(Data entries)
Content starts

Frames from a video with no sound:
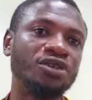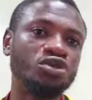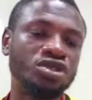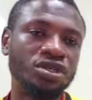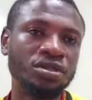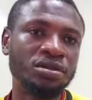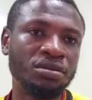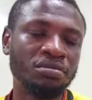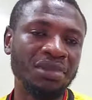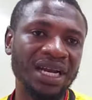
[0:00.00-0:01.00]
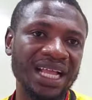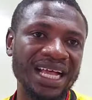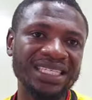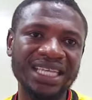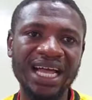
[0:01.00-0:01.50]
are using
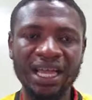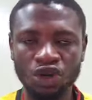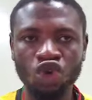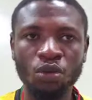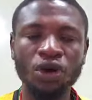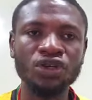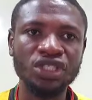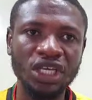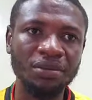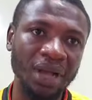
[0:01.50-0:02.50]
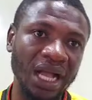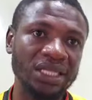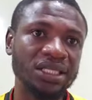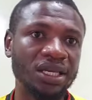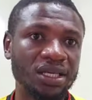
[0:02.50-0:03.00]
Madagascar and Comoros game
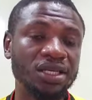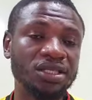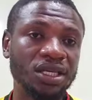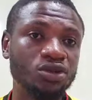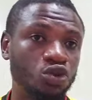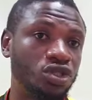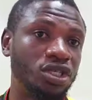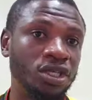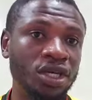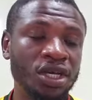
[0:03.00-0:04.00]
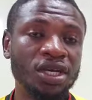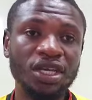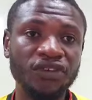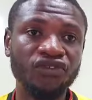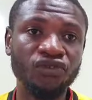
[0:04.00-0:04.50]
as a case study to see
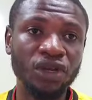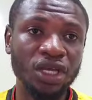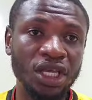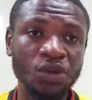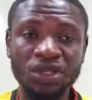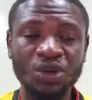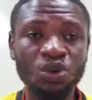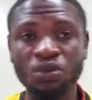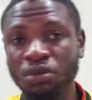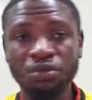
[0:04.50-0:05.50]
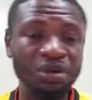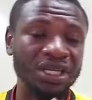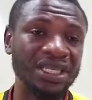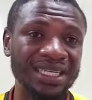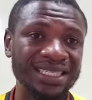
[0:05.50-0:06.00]
if Hughton will
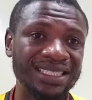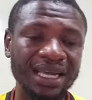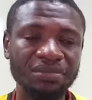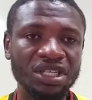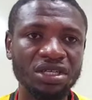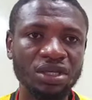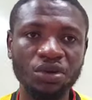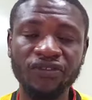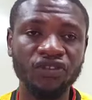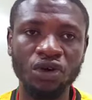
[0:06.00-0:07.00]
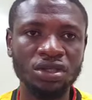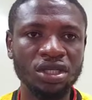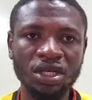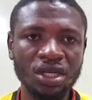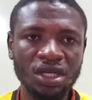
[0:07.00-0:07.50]
bring in something new. If
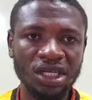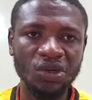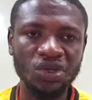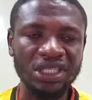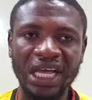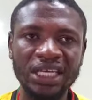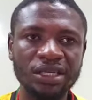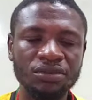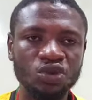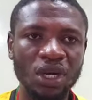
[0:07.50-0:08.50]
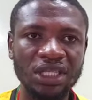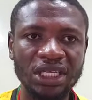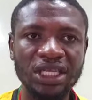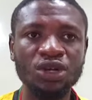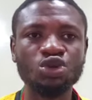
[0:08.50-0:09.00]
not, they will sack him. So I
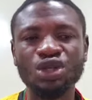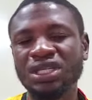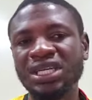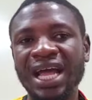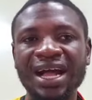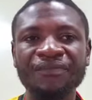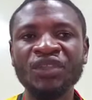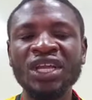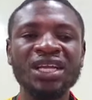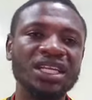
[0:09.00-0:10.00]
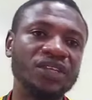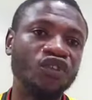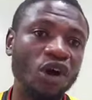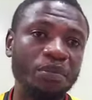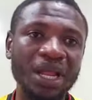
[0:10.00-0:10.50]
and also there are these
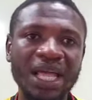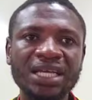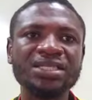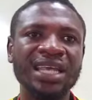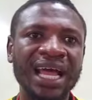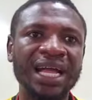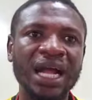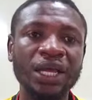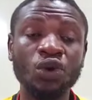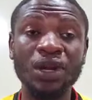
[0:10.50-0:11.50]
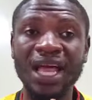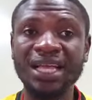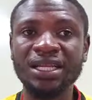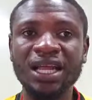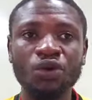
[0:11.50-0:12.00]
four players, and I, I know
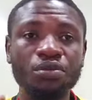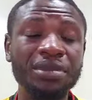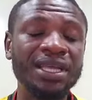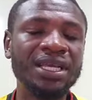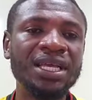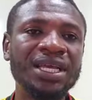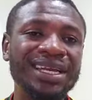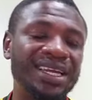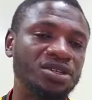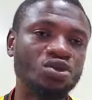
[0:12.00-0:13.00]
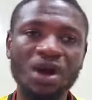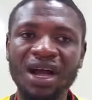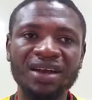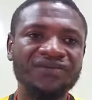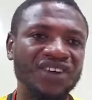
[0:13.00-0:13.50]
likely that will make the
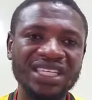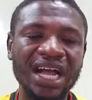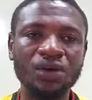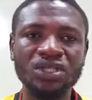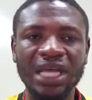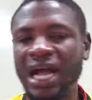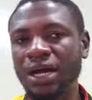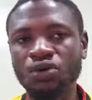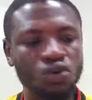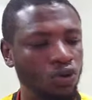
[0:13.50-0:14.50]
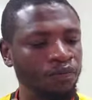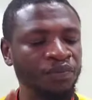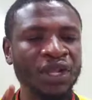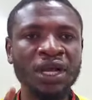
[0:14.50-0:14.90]
squad, Fatawi Sahaku,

Content ends

> [EXERCISE OBJECTIVE]: Output a verbatim copy of all entries above; no pictures go in it.

> [RESULT FOR THIS TASK]:
Frames from a video with no sound:
[0:00.00-0:01.00]
[0:01.00-0:01.50]
are using
[0:01.50-0:02.50]
[0:02.50-0:03.00]
Madagascar and Comoros game
[0:03.00-0:04.00]
[0:04.00-0:04.50]
as a case study to see
[0:04.50-0:05.50]
[0:05.50-0:06.00]
if Hughton will
[0:06.00-0:07.00]
[0:07.00-0:07.50]
bring in something new. If
[0:07.50-0:08.50]
[0:08.50-0:09.00]
not, they will sack him. So I
[0:09.00-0:10.00]
[0:10.00-0:10.50]
and also there are these
[0:10.50-0:11.50]
[0:11.50-0:12.00]
four players, and I, I know
[0:12.00-0:13.00]
[0:13.00-0:13.50]
likely that will make the
[0:13.50-0:14.50]
[0:14.50-0:14.90]
squad, Fatawi Sahaku,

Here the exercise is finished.